Once I set about it, I was really surprised to see how easy it was. Yes, it does take time and it isn't a 30-minute meal but let me assure you, it is worth every minute. It made me wonder why I thought all this was a painful process in the first place (note the vague 'for some reason' in the last para). But, well, happily I have been corrected of my faulty notion. And, from this day forward, I swear to give any other yeast bread more than a passing shot in my kitchen!
So, once the dough was all set, I rolled it out into a 10 inch round and topped it up with some really healthy stuff and no grease! As I mentioned, the primary aim of the pizza was to make use of the sauteed artichokes from earlier. So that was the star. To complement the artichokes, I used marinara sauce base, red onion slices and soft goat cheese. I love the combination of artichokes and goat cheese. So, instead of the usual mozzarella, I went mediterranean all the way. Simple, clean flavors.. that's the way I like it...
It was delicious! And, the best part, it was even healthy. So, I can really have it every other day as I would like to.. except for the dough-making ofcourse. But, nevertheless, more often than before and with my own choice of toppings! Yippee! :)
Pizza base recipe from Smitten Kitchen
( 1 small, thin crust pizza, serves two)
For the base:
1 -1/2 cups of flour
1 tsp salt
3/4 tsp active dry yeast
1/2 cup lukewarm water + a bit more, if needed
1 T olive oil
1/2 cup marinara sauce
1/3 cup sauteed artichokes
3 oz goat cheese crumbled
1/2 small onion julienned
To make the pizza base, stir dry ingredients, including yeast, in a large bowl. Add water and olive oil, stirring mixture into as close to a ball as you can. Dump all clumps and floury bits onto a lightly floured surface and knead everything into a homogeneous ball.
(If you find the dough difficult to work with, leave it in a lightly-floured spot, put the empty bowl upside-down on top of it and come back in 2 to 5 minutes. The dough should be a lot more pliable now.)
Knead the dough for a minute or two. Lightly oil the bowl, put the dough back in, turn it over to coat all sides. Cover the bowl with plastic wrap and leave it in a warm place till it doubles in size (one to two hours).
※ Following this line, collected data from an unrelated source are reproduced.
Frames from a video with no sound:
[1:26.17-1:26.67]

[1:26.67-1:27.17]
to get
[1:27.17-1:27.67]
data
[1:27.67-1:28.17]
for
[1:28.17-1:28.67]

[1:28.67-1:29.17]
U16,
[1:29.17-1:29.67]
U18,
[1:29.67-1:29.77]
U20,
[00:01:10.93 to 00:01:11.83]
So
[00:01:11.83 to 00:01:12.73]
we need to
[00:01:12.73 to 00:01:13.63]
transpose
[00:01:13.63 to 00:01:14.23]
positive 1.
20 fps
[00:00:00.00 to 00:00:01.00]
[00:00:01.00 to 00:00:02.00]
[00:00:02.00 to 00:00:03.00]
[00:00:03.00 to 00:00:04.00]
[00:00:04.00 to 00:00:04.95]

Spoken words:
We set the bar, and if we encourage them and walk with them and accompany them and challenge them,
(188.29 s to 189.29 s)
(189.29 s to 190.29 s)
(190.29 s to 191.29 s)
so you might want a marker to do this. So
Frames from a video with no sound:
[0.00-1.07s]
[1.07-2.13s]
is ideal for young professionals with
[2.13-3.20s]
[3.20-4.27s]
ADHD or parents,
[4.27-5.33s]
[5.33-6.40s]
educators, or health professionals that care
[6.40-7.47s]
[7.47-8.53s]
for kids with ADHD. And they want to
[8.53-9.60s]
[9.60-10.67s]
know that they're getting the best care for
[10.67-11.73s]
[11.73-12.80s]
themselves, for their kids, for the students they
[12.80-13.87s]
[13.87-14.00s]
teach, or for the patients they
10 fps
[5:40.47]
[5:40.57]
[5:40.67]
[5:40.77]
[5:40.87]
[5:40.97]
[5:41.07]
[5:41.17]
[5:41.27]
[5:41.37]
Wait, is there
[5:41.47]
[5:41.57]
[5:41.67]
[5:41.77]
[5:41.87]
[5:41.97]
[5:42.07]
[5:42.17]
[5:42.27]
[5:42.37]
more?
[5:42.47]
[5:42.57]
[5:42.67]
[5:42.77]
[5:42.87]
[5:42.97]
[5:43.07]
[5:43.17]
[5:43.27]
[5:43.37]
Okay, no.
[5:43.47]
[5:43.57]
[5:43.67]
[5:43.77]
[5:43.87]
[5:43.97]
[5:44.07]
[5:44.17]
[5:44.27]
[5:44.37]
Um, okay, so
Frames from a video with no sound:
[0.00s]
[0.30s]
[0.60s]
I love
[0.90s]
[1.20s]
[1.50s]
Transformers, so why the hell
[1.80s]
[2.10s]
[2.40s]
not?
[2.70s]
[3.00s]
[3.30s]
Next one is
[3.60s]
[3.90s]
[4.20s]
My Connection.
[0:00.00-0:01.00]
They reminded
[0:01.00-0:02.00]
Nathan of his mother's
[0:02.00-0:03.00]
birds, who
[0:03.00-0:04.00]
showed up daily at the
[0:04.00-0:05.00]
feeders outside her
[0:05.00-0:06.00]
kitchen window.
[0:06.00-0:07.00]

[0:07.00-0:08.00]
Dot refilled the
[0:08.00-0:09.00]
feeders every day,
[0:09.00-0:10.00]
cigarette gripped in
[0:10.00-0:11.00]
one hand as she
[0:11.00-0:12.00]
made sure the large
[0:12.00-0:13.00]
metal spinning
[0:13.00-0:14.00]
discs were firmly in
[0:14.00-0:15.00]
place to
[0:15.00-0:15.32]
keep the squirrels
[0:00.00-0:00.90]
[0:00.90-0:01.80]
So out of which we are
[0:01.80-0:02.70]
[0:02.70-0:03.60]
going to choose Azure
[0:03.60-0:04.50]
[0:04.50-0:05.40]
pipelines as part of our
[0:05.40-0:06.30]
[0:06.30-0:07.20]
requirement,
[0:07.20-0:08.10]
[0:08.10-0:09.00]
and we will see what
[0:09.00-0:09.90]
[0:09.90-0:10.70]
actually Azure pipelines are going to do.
When the dough has risen, put it back on the floured counter and gently press the air out of it with the palm of your hands. Fold the dough into an approximate ball shape, and let it sit under that plastic wrap for 20 more minutes. The dough will be pretty elastic so you can stretch it bit and fit into a ball shape. It will retain shape once formed.
After 20 minutes, dump the dough back onto the floured surface and roll it out into a 10 inch round. It will be a thin (NY style!) base and I love it best that way!
Spread the marinara evenly over the base leaving a half inch border. Sprinkle the toppings (red onion slices and artichokes) generously around the pizza. Top with crumbles of goat cheese. Brush the exposed edge of the base lightly with olive oil and sprinkle some over the pizza to keep it moist.
If you have a pizza stone, then preheat in the over at 500 degrees and ease the pizza onto it. If not, then place a baking sheet upside down in the oven rack and preheat. Ease the prepared pizza onto a piece of parchment paper and place on the back of the baking sheet. Bake at 500 degrees for 10 minutes until edges are golden brown and crisp. Remove to platter.
Let the pizza rest for a minute or two (this step is excruciatingly painful but perseverance pays! :) ). Cut slices and dig in!